Pierre Dorsini was born in Lorraine, in Villerupt near Metz, at a time when people were destined for the steelworks. It was in Micheville that he did his apprenticeship: fitter CAP in his pocket, he made railway rails during the week and on weekends, put goal wagons on the football fields of Lorraine. His first contract, he signed it in Nancy, with the hereditary enemy. “My coach at Villerupt was a former Messin, he was very angry with me,” he remembered. But his father encouraged him: “He was proud of me, poor thing!” He finally arrived in Toulouse.

Stadium darling

In a TFC that President Jean-Marc Puntis ran as a father, Pierre Dorsini quickly became one of the stars of the team with Boucher, Cahuzac, Schultz, Rytkönen or Bassidiki Touré, José’s father. “We lived well but not like today…” In Toulouse, Pierre is a prominent man, a clothing brand in the rue Alsace even photographs him with the slender Argentinian Carlos Monin for the purposes of an advertisement. “They had taken the biggest and the smallest”, laughs this pocket striker who pointed to 1.63 m under the fathom and who admitted “having suffered from his small size”, concealing his size.
“When we weighed myself, I always added two or three kilos”. In 1957, he landed in Toulouse, which had just won the Coupe de France, the club’s only title to date. With coach Kader Firoud, who places him in the center, their relationship is close. “The other players called him Kader’s son,” recalls his wife Lucette. Pierre Dorsini treats the public. He becomes “the darling of the Stadium” but also “Mr. Canon”, another nickname. “For the morale of the team, he had to play but I didn’t always agree, smiles Lucette, looking down at him. Like the time you played with sore throat against Stade Français. We lost 2-3, you scored both goals. With 40° of fever!”.
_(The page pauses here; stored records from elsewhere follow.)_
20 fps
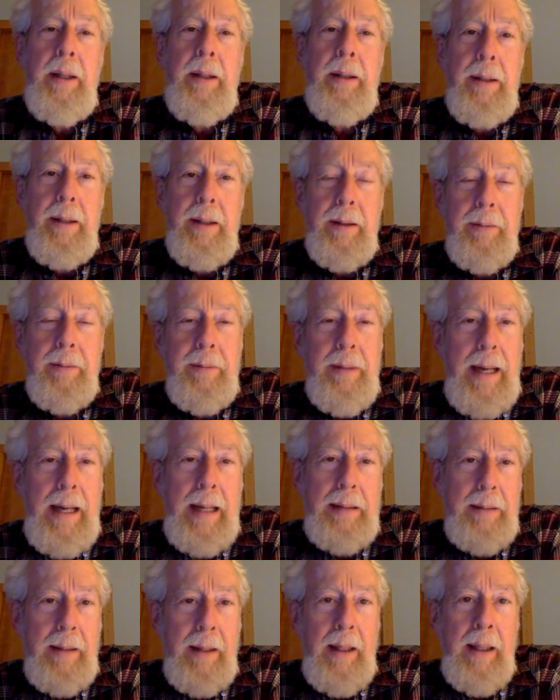the
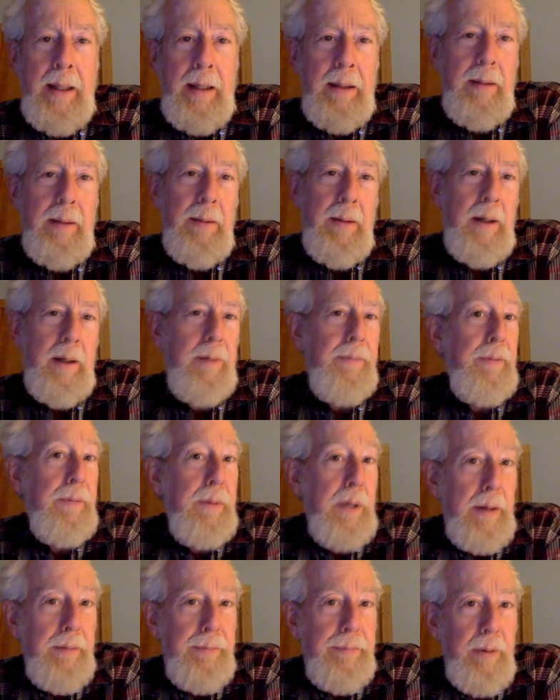exact thing, if you've
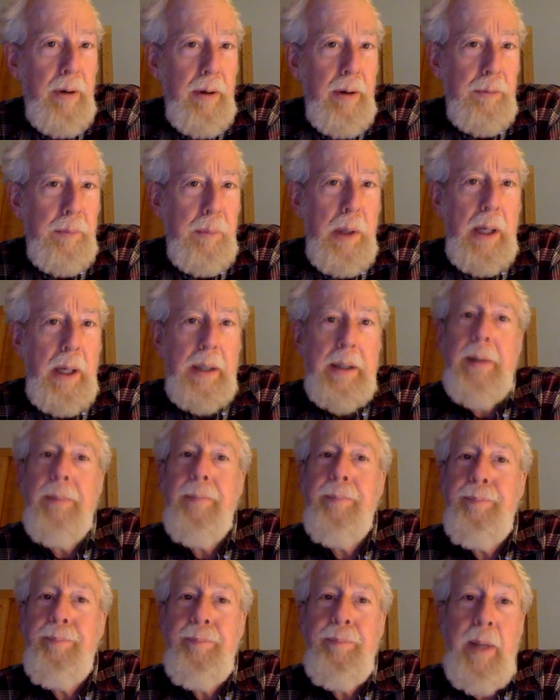got a frost pocket,
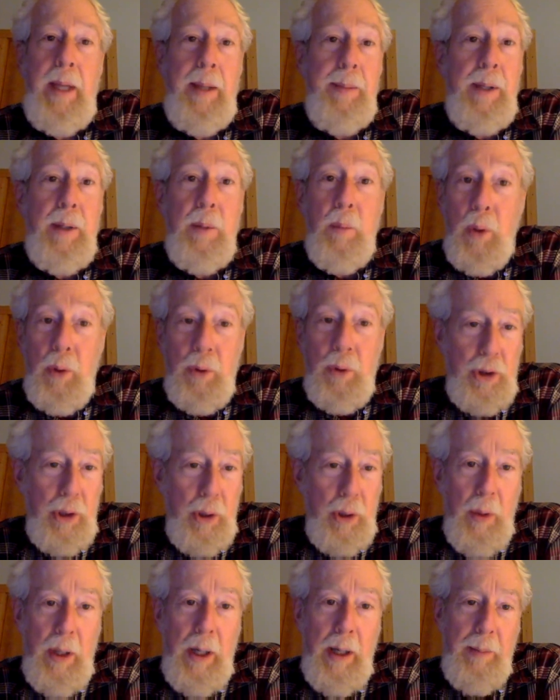maybe it won't
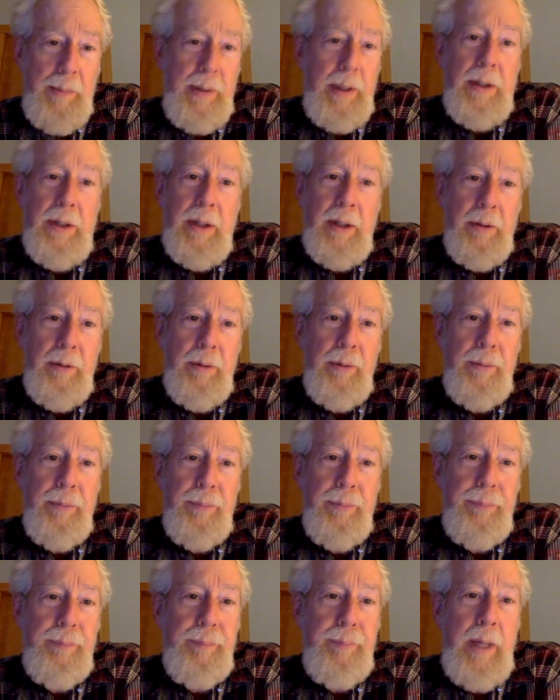show up until you've
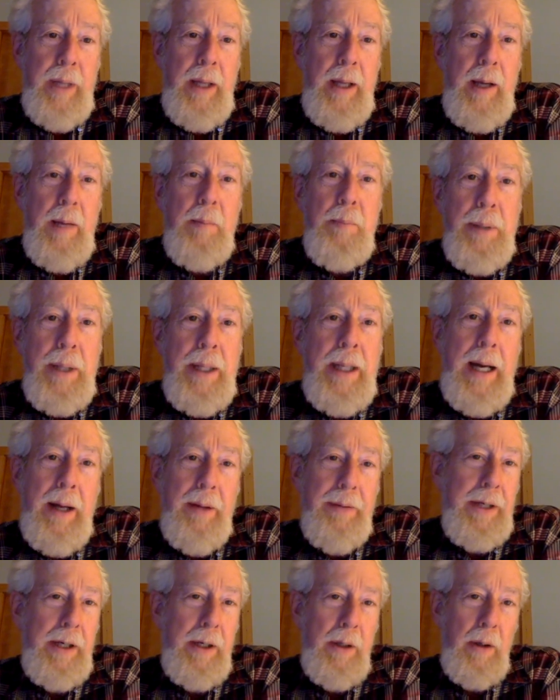been
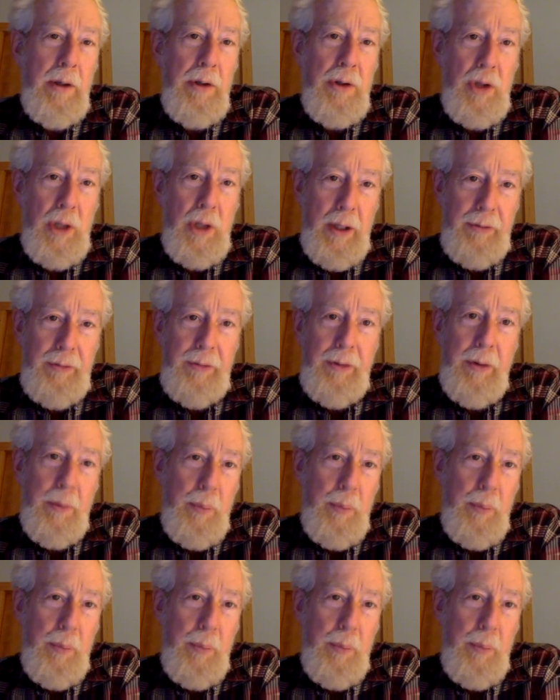out there on just the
In the football hall of fame

All that was missing from his career was a selection for the Blues. But he was barred in the France team by Jean Vincent and will remain faithful to the TFC until the end. He had had the opportunity to leave Toulouse, but the club never wanted to let him go. It will be necessary for Jean-Baptiste Doumeng, the “red billionaire”, to convert the TFC to communism and merge it with the Red Star, in the Paris region, for Pierre Dorsini, at 33, to end his career.
Today, the Toulouse gunner joins the pantheon of football. To his wife Lucette, his three daughters and his son, La Dépêche du Midi sends its most sincere condolences with emotion.